**Data under study**
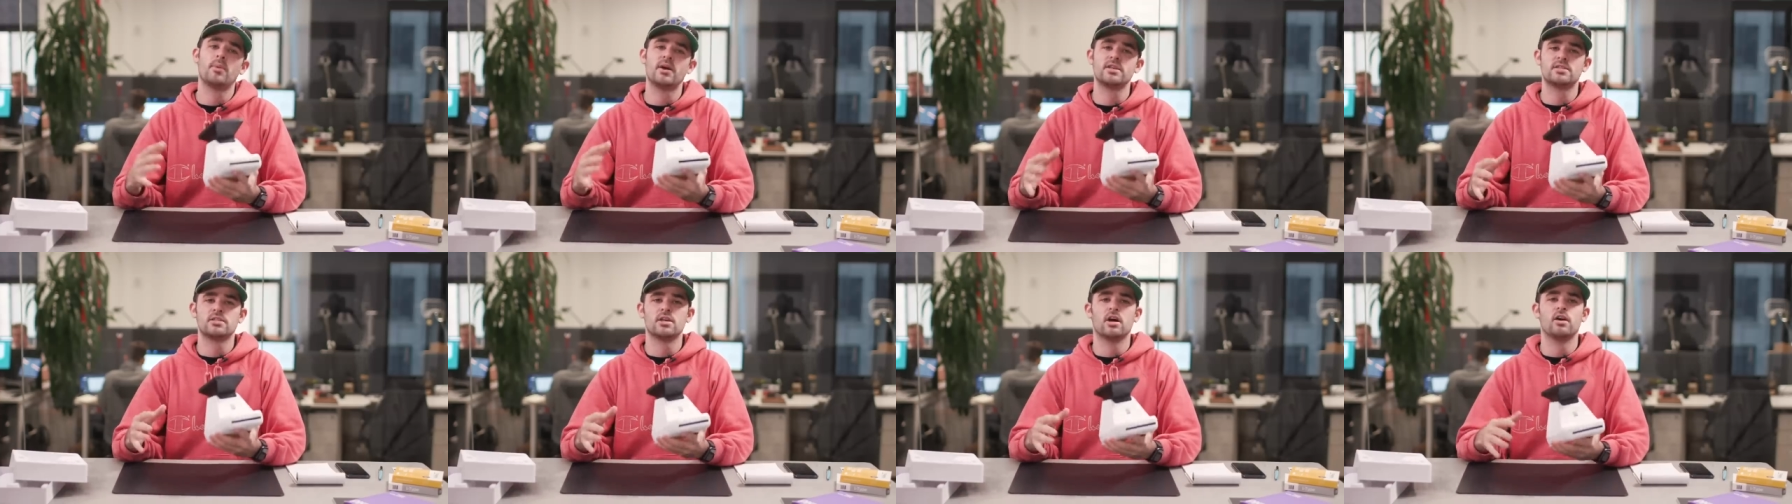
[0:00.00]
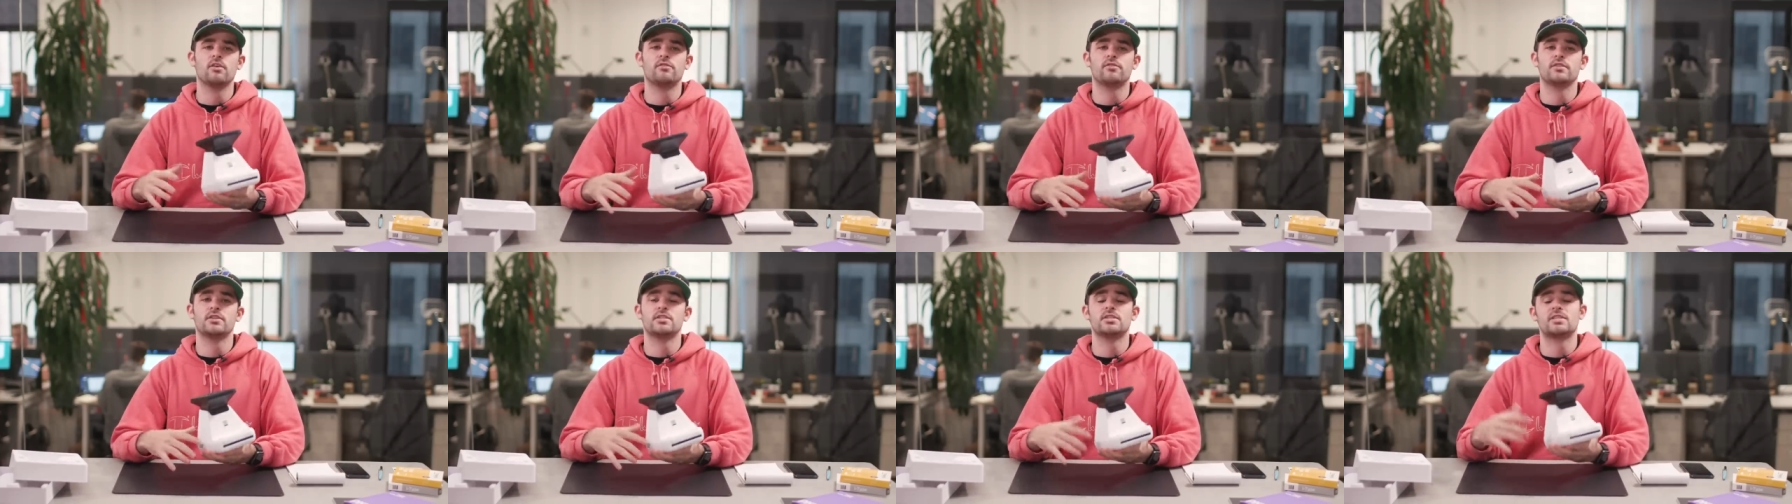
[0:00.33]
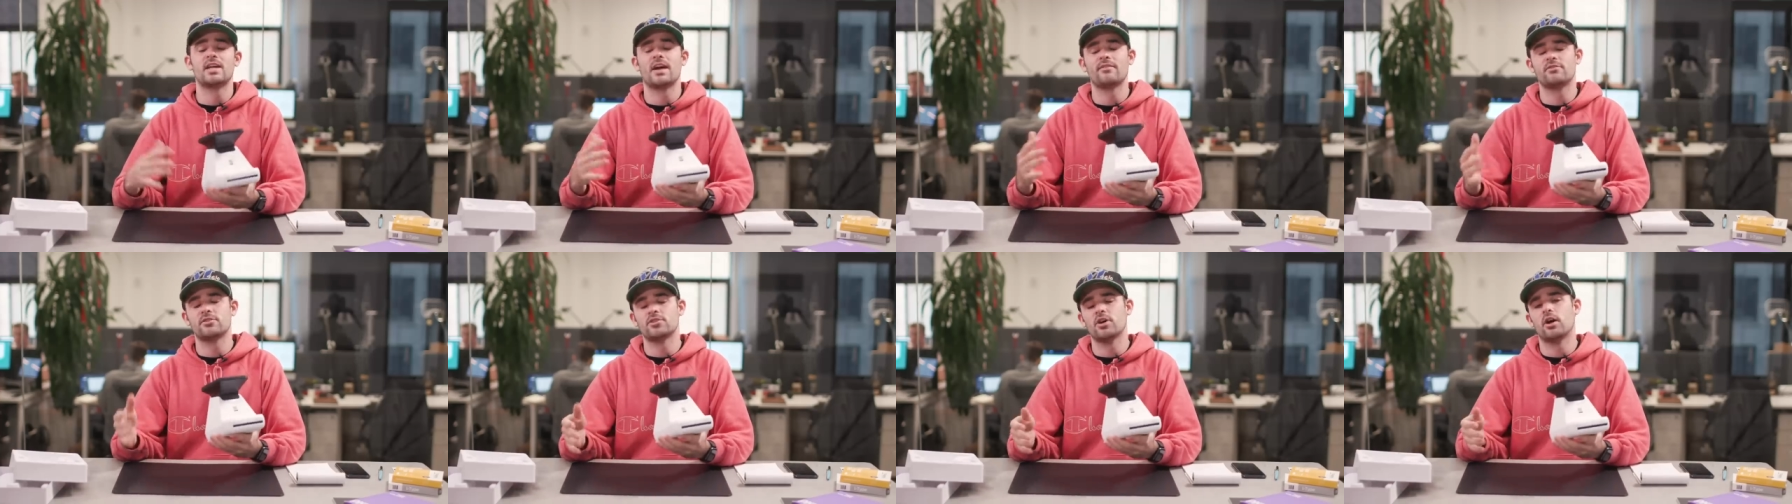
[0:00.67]
myself and
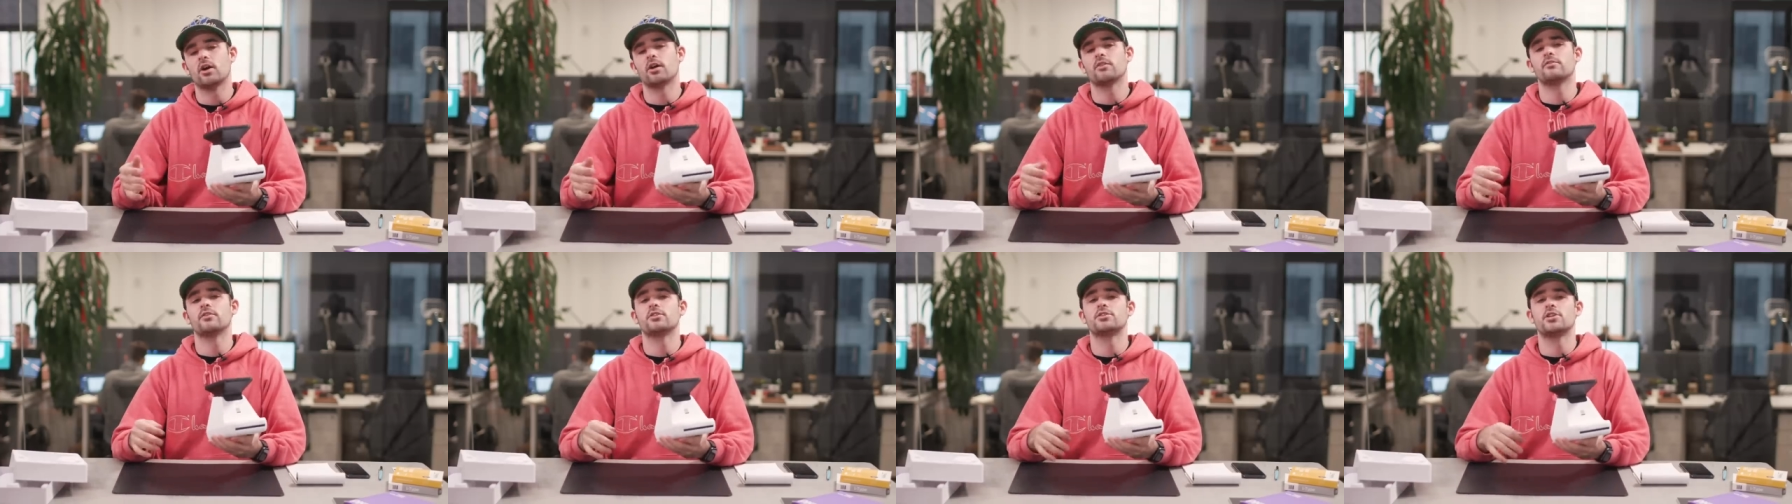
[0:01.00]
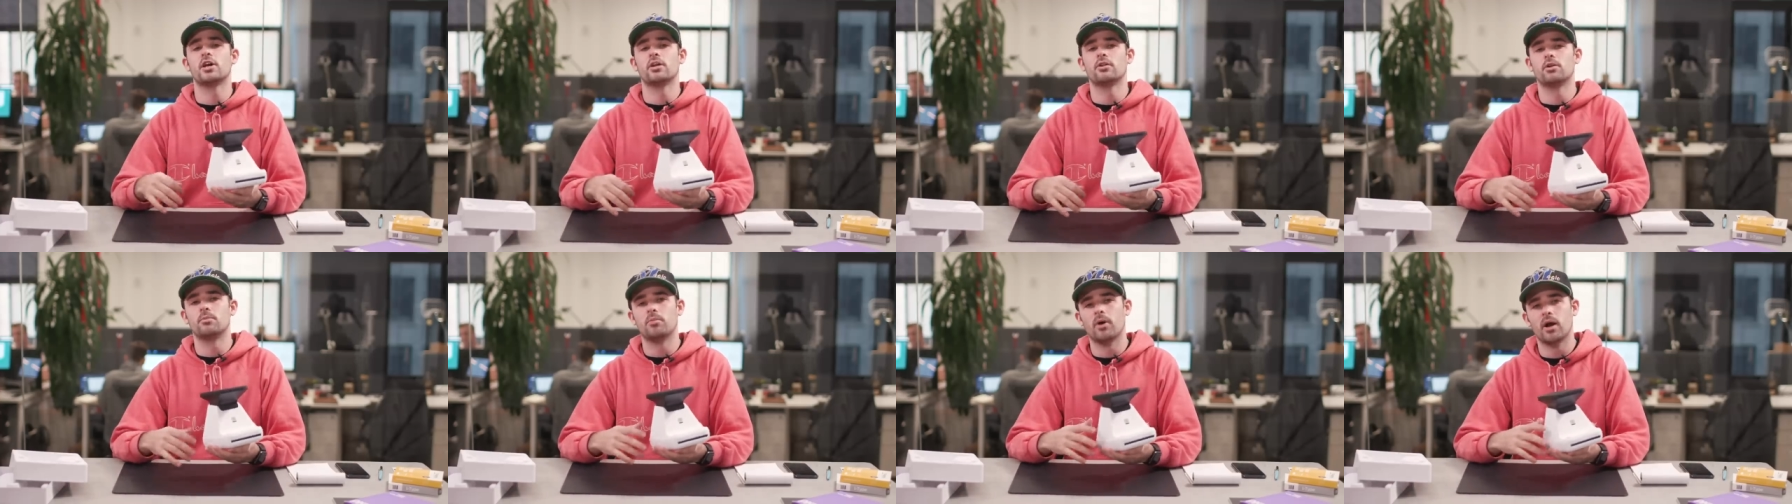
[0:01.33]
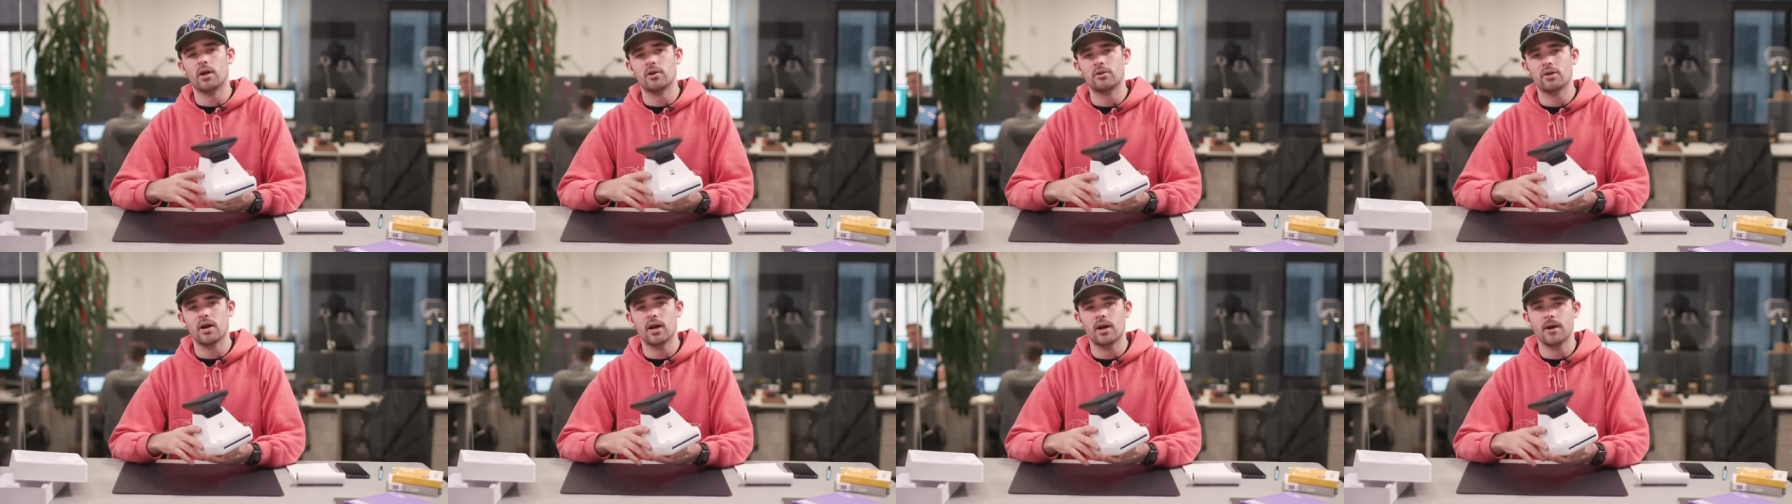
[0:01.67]
staff photographer Chandler
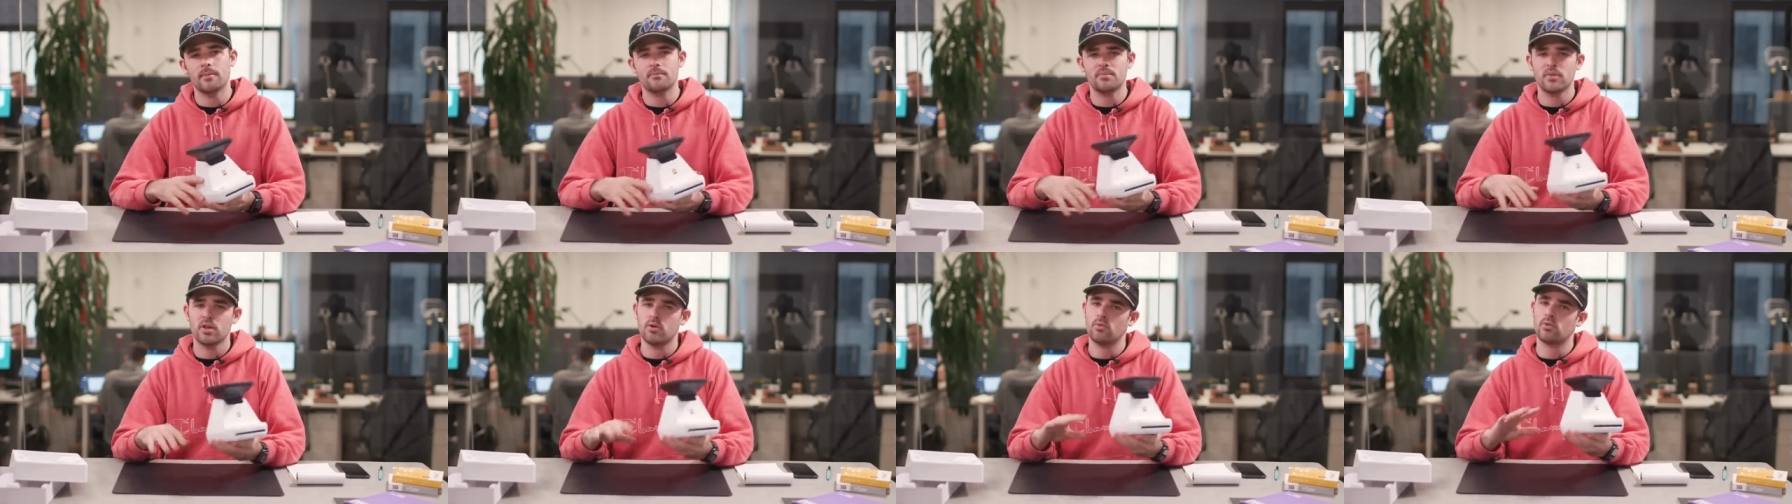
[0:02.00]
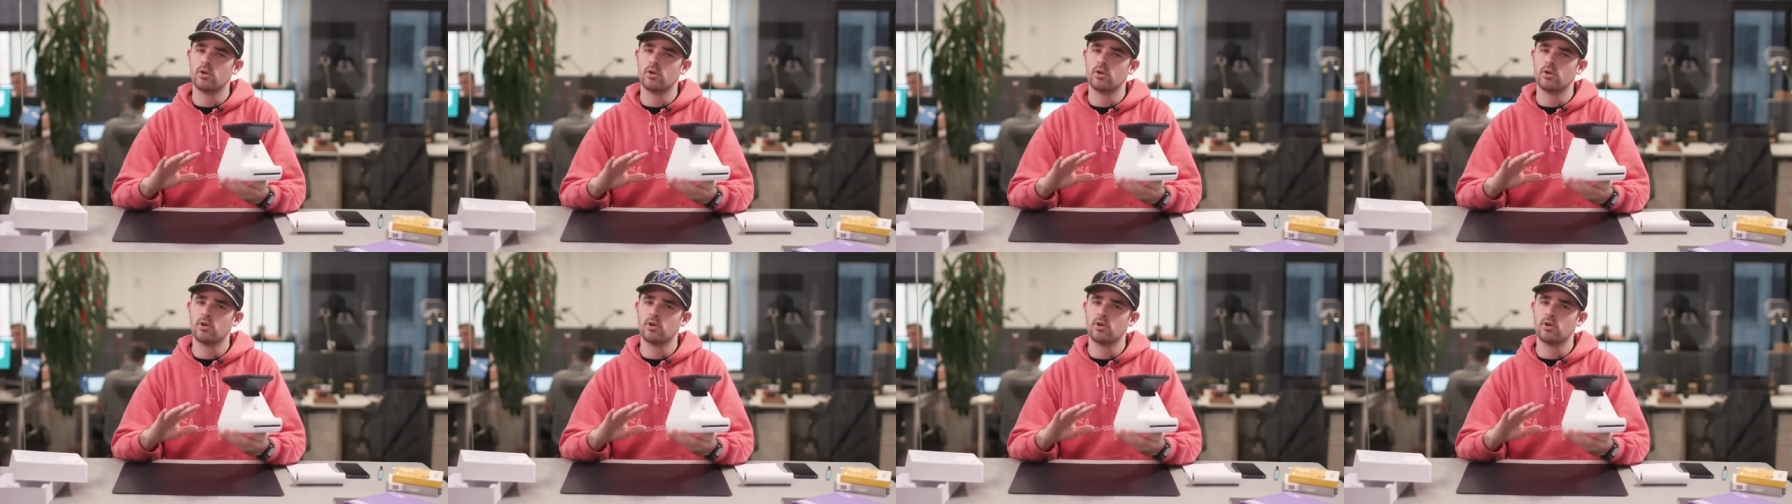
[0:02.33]
Bondurant.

**Requirement**
Without any of its images, the data above should be returned exactly.

**Answer to the exercise**
[0:00.00]
[0:00.33]
[0:00.67]
myself and
[0:01.00]
[0:01.33]
[0:01.67]
staff photographer Chandler
[0:02.00]
[0:02.33]
Bondurant.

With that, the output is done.